Omit all pictures and transcribe only the lines in the entries below that run from the line with "[00:00:00.00 to 00:00:01.00]" through the line with "[00:00:08.00 to 00:00:09.00]".

→ Stored dataset items:
-- Opening Marker --
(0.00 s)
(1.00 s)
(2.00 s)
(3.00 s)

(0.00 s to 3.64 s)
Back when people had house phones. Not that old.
-- Closing Marker --
-- Opening Marker --
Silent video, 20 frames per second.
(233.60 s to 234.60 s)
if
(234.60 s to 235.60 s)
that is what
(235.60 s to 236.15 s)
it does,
-- Closing Marker --
-- Opening Marker --
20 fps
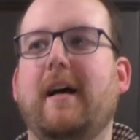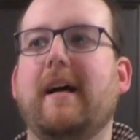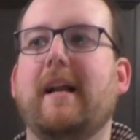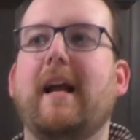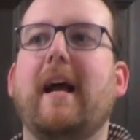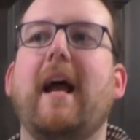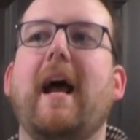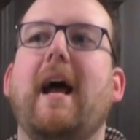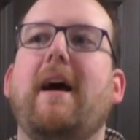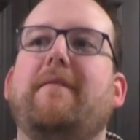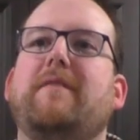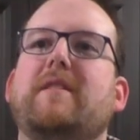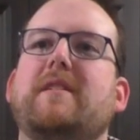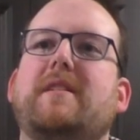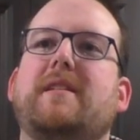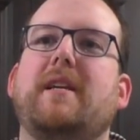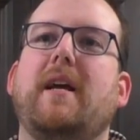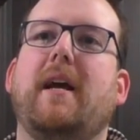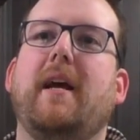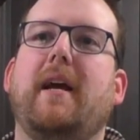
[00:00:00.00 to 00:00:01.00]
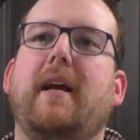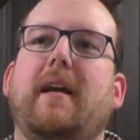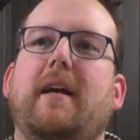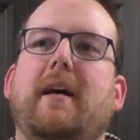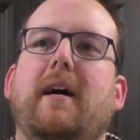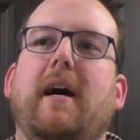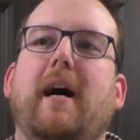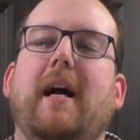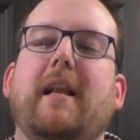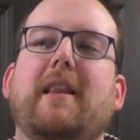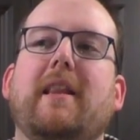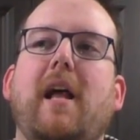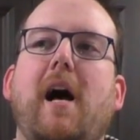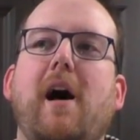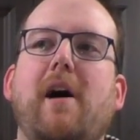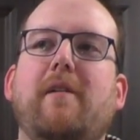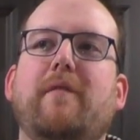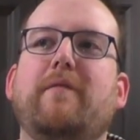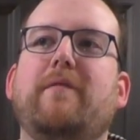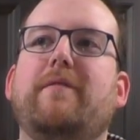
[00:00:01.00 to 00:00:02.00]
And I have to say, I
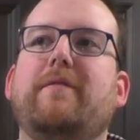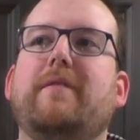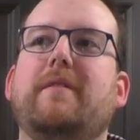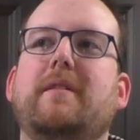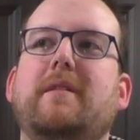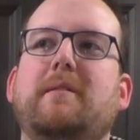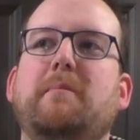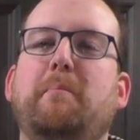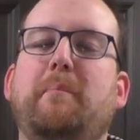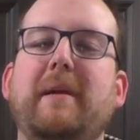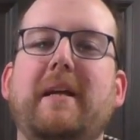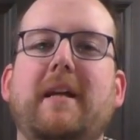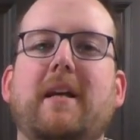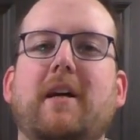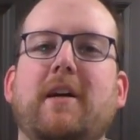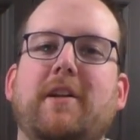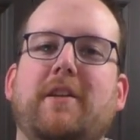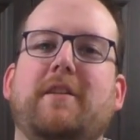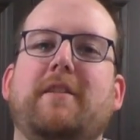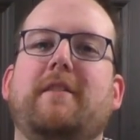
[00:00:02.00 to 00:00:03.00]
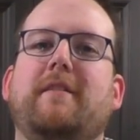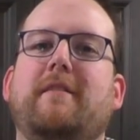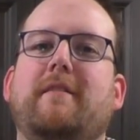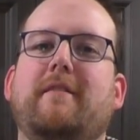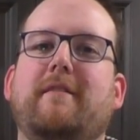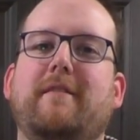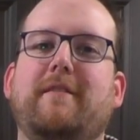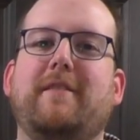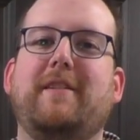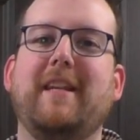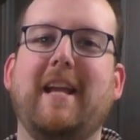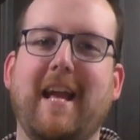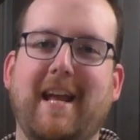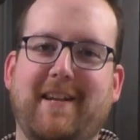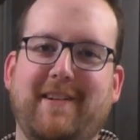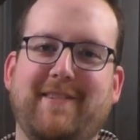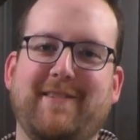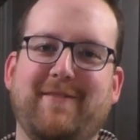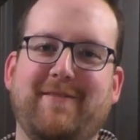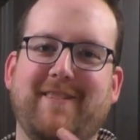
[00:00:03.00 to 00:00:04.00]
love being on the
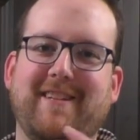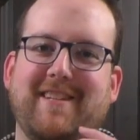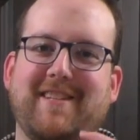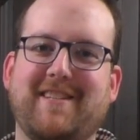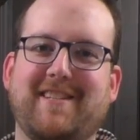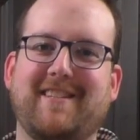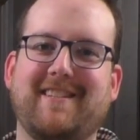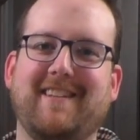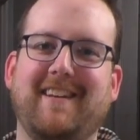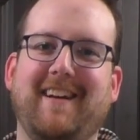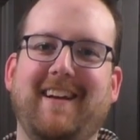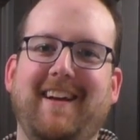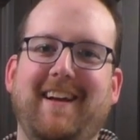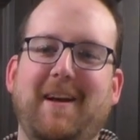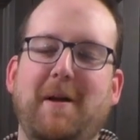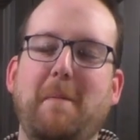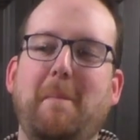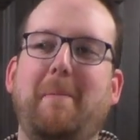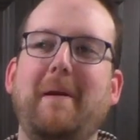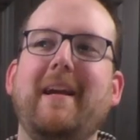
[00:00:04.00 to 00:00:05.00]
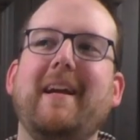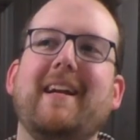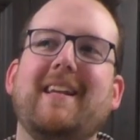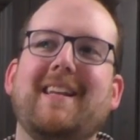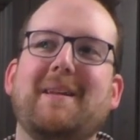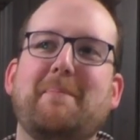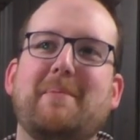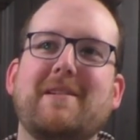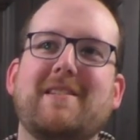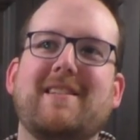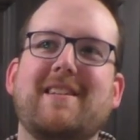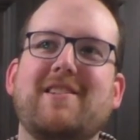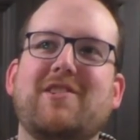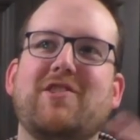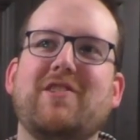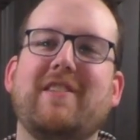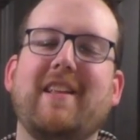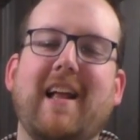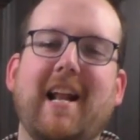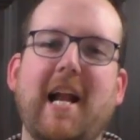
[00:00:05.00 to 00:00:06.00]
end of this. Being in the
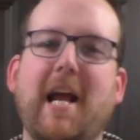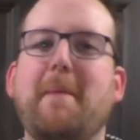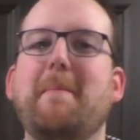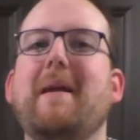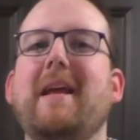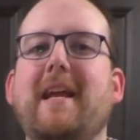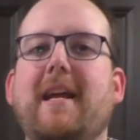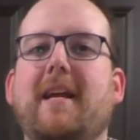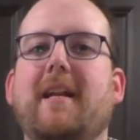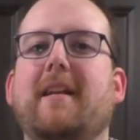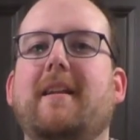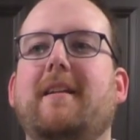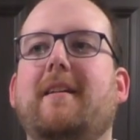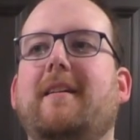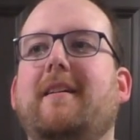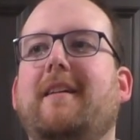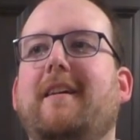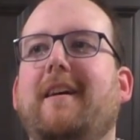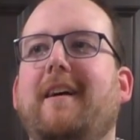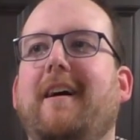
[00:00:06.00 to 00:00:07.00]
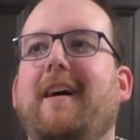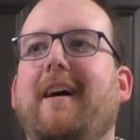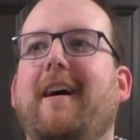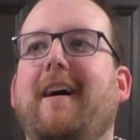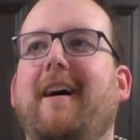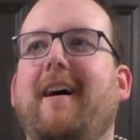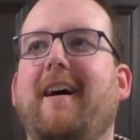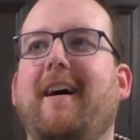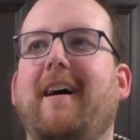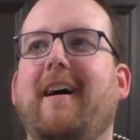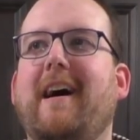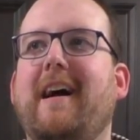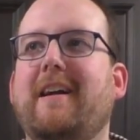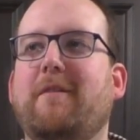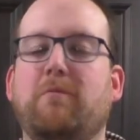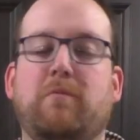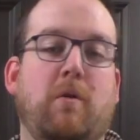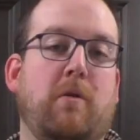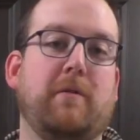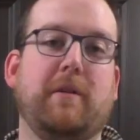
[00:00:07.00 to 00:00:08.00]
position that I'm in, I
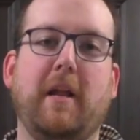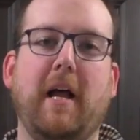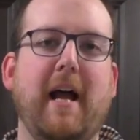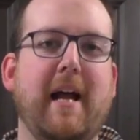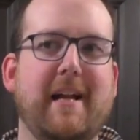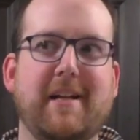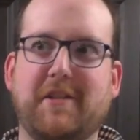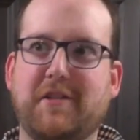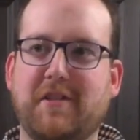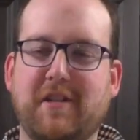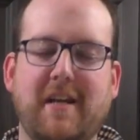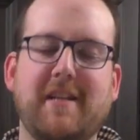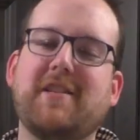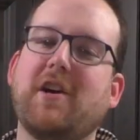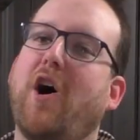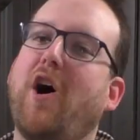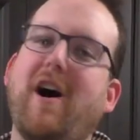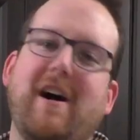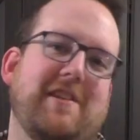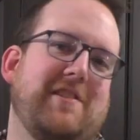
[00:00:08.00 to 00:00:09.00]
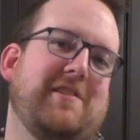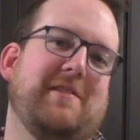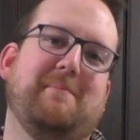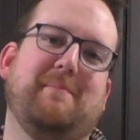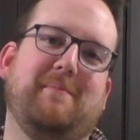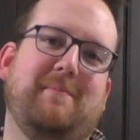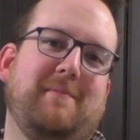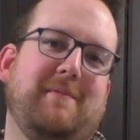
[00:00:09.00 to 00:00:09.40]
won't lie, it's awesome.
-- Closing Marker --
→ TASK RESPONSE:
[00:00:00.00 to 00:00:01.00]
[00:00:01.00 to 00:00:02.00]
And I have to say, I
[00:00:02.00 to 00:00:03.00]
[00:00:03.00 to 00:00:04.00]
love being on the
[00:00:04.00 to 00:00:05.00]
[00:00:05.00 to 00:00:06.00]
end of this. Being in the
[00:00:06.00 to 00:00:07.00]
[00:00:07.00 to 00:00:08.00]
position that I'm in, I
[00:00:08.00 to 00:00:09.00]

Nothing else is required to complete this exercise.